#### TASK DATA ####
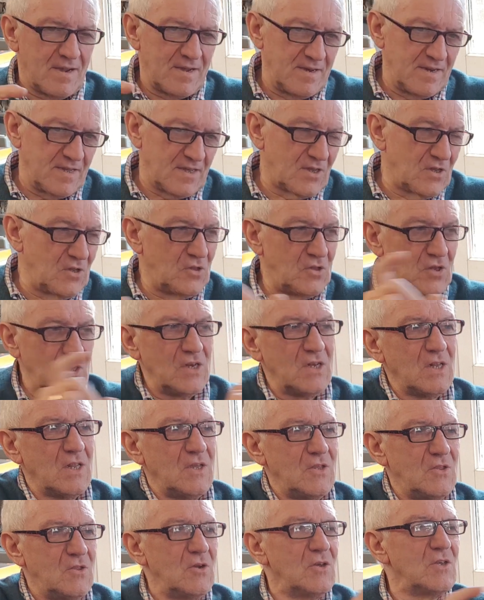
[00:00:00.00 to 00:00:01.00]
And it
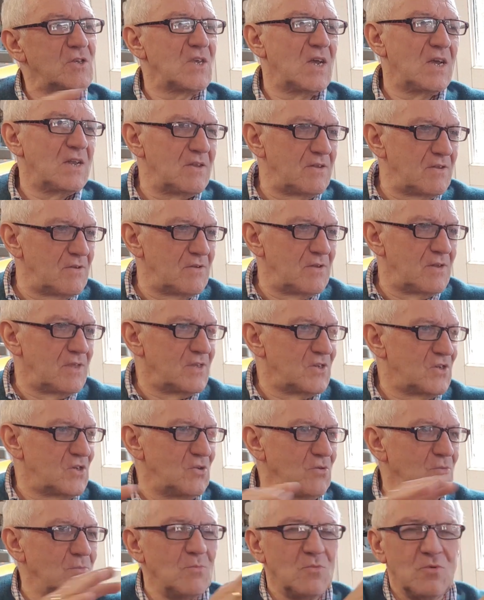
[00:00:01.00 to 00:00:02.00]
continually does that as
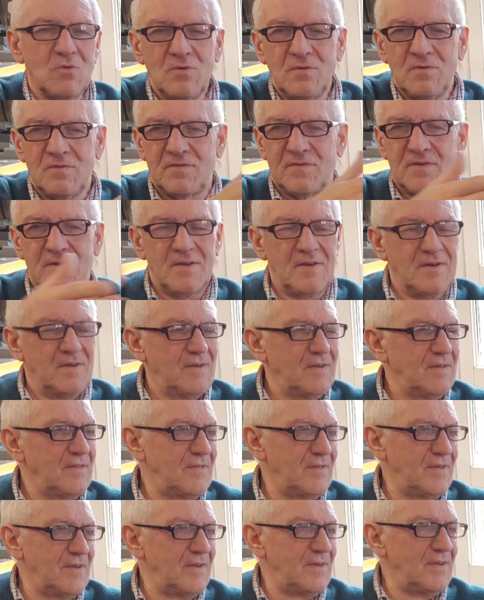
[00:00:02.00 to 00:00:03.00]
you move
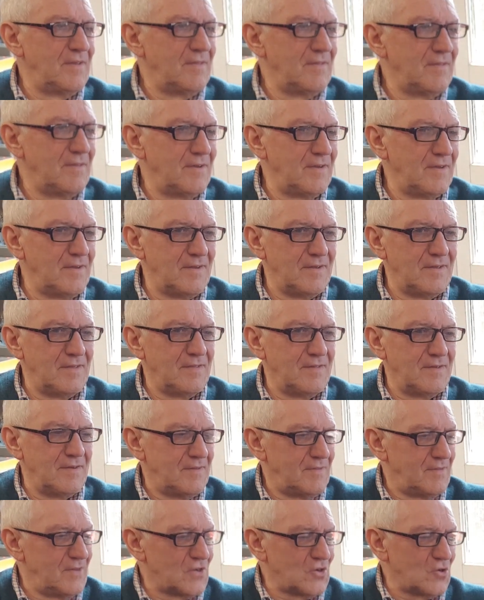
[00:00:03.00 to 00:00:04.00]

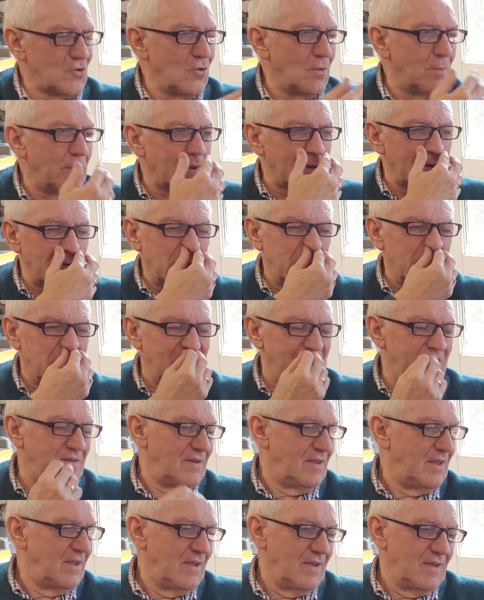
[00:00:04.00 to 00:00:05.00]
the scope around.
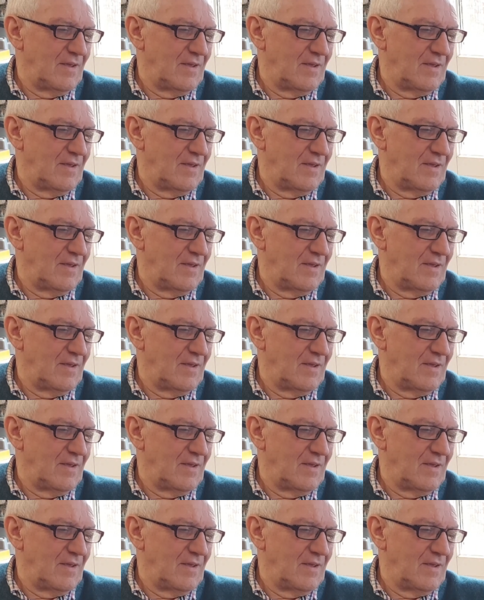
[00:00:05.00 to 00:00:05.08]
And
####
§ EXERCISE DESCRIPTION
Nothing but the pictures may be dropped; output the records above exactly.

§ EXERCISE RESULT
[00:00:00.00 to 00:00:01.00]
And it
[00:00:01.00 to 00:00:02.00]
continually does that as
[00:00:02.00 to 00:00:03.00]
you move
[00:00:03.00 to 00:00:04.00]

[00:00:04.00 to 00:00:05.00]
the scope around.
[00:00:05.00 to 00:00:05.08]
And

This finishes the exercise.